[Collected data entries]
****************************************

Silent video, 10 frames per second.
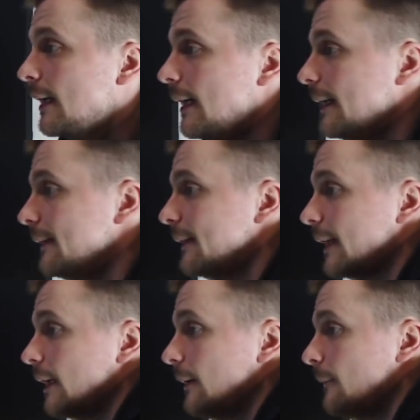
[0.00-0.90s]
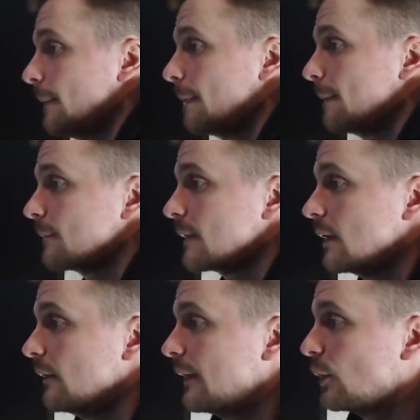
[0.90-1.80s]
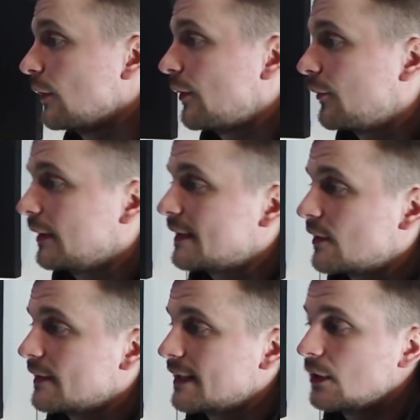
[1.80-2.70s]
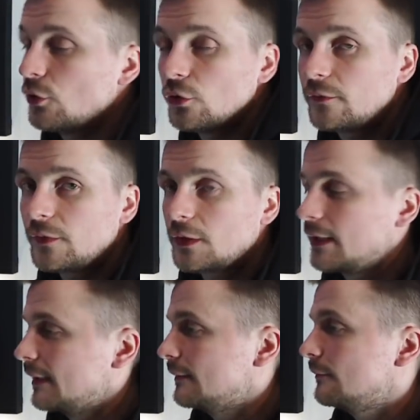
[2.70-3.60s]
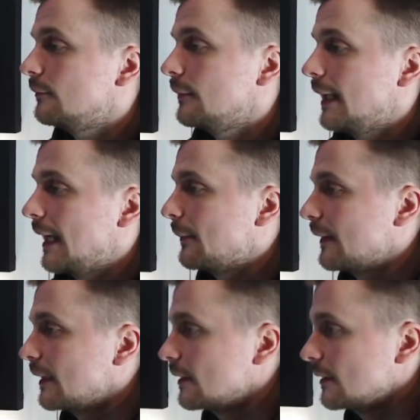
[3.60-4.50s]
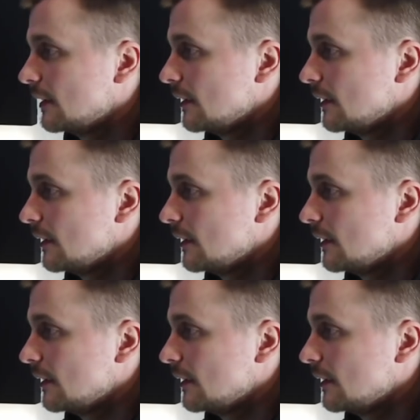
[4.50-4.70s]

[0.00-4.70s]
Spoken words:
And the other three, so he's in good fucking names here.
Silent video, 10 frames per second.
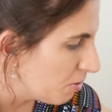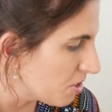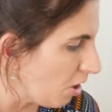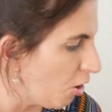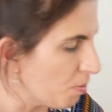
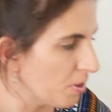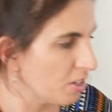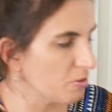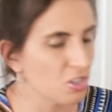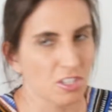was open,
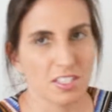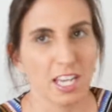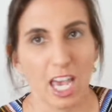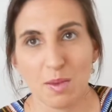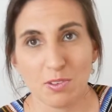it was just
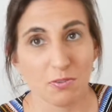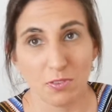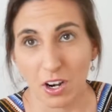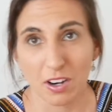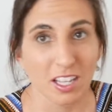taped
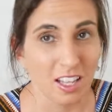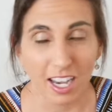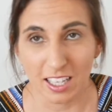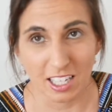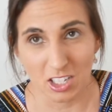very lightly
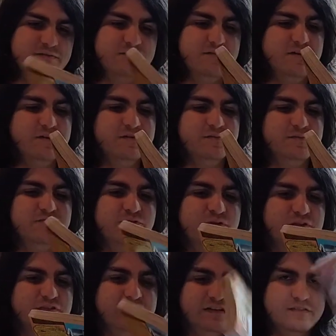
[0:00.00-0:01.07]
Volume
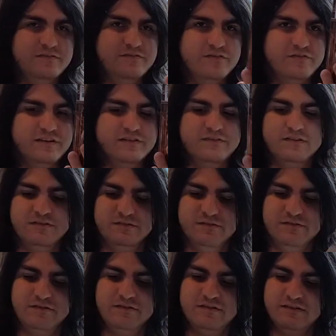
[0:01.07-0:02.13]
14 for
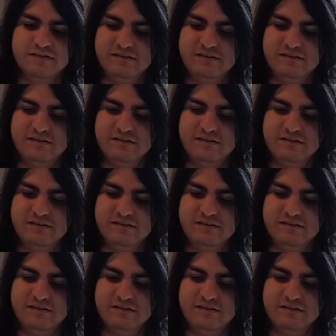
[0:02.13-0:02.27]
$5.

****************************************

PROBLEM TO SOLVE: Pictures aside, every entry above must be repeated exactly.

RESPONSE TO THE EXERCISE:
Silent video, 10 frames per second.
[0.00-0.90s]
[0.90-1.80s]
[1.80-2.70s]
[2.70-3.60s]
[3.60-4.50s]
[4.50-4.70s]

[0.00-4.70s]
Spoken words:
And the other three, so he's in good fucking names here.
Silent video, 10 frames per second.
was open,
it was just
taped
very lightly
[0:00.00-0:01.07]
Volume
[0:01.07-0:02.13]
14 for
[0:02.13-0:02.27]
$5.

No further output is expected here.